It’s the same with beauty or aesthetic treatments - you have a face lift for yourself (ideally), but if everyone has them then what does that mean for a collective view on ageing/beauty standards? I’ve really appreciated Polly Vernon’s open thoughts on this recently. How responsible should anyone be to everyone else when they are making choices for themselves? Maybe a lot, maybe not at all. But I guess the tenet of a civilised society is that we act in ways that don’t appal, but we can only ever draw our own line of where that is.

I think with weight loss medication it’s hard to have a measured view. Whenever I’ve written about it, two things have happened. One, I end up on science-y PR lists and receive press releases about pharmaceutical weight management and programmes, which are even more jammed with bollocks-y hyperbole than the worst type of fashion tripe exalting the iconic glories of a new ballet shoe.

Two, more publications ask me to write about it (Ozempic headlines = major clicks - another reason the reporting on it is outsized, we’re obsessed with reading about it). When I wrote a piece in The Times magazine last year about being one of the few fatties in the fashion world, I had a flurry of editors essentially wanting me to write the same piece again, for them.

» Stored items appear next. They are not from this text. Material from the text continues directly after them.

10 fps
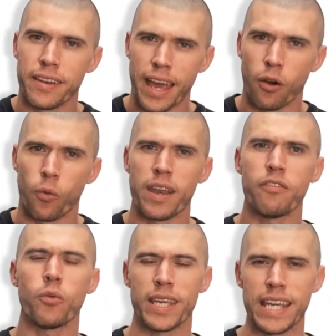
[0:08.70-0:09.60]
Now,
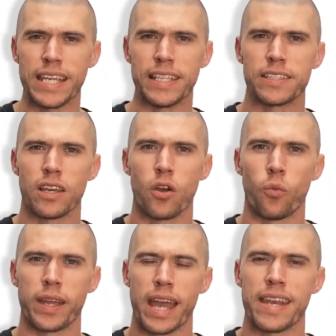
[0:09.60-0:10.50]
whenever we eat,
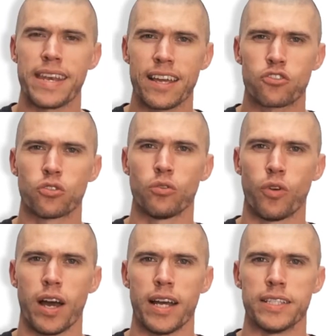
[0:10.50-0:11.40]
we get a natural
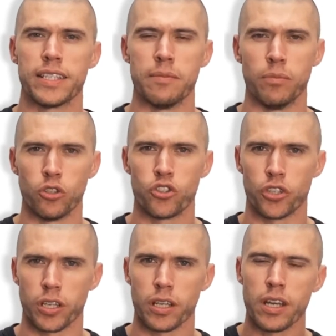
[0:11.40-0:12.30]
rise in blood
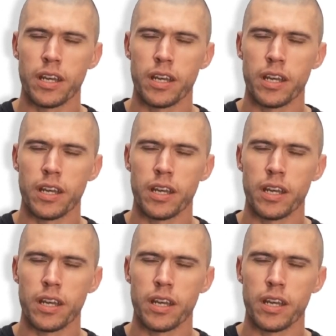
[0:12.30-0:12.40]
sugar.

This I had no appetite to do. I offered to write something balanced, looking at the failures of diet culture and pretty simple realities that are ignored by the hype weight loss content culture. That, like any diet if you stop you’ll put weight back on; that there are doctors who take a weight-inclusive approach to healthcare which has better outcomes; that if all you do is to constantly tell people they’re fat and not allowed to be, they probably won’t fancy going to the doctors until whatever issue they have is too severe to ignore, making treatment harder. That there are personal trainers and expert yogis who don’t fit the ‘accepted’ body state - they might not be slim but hell they can move. That maybe exercise is a great, fun thing to do for its own end, i.e. fitness, strength, better mental health and that removing weight loss as a goal is much more likely to encourage people to keep doing it. But no one wants any of that!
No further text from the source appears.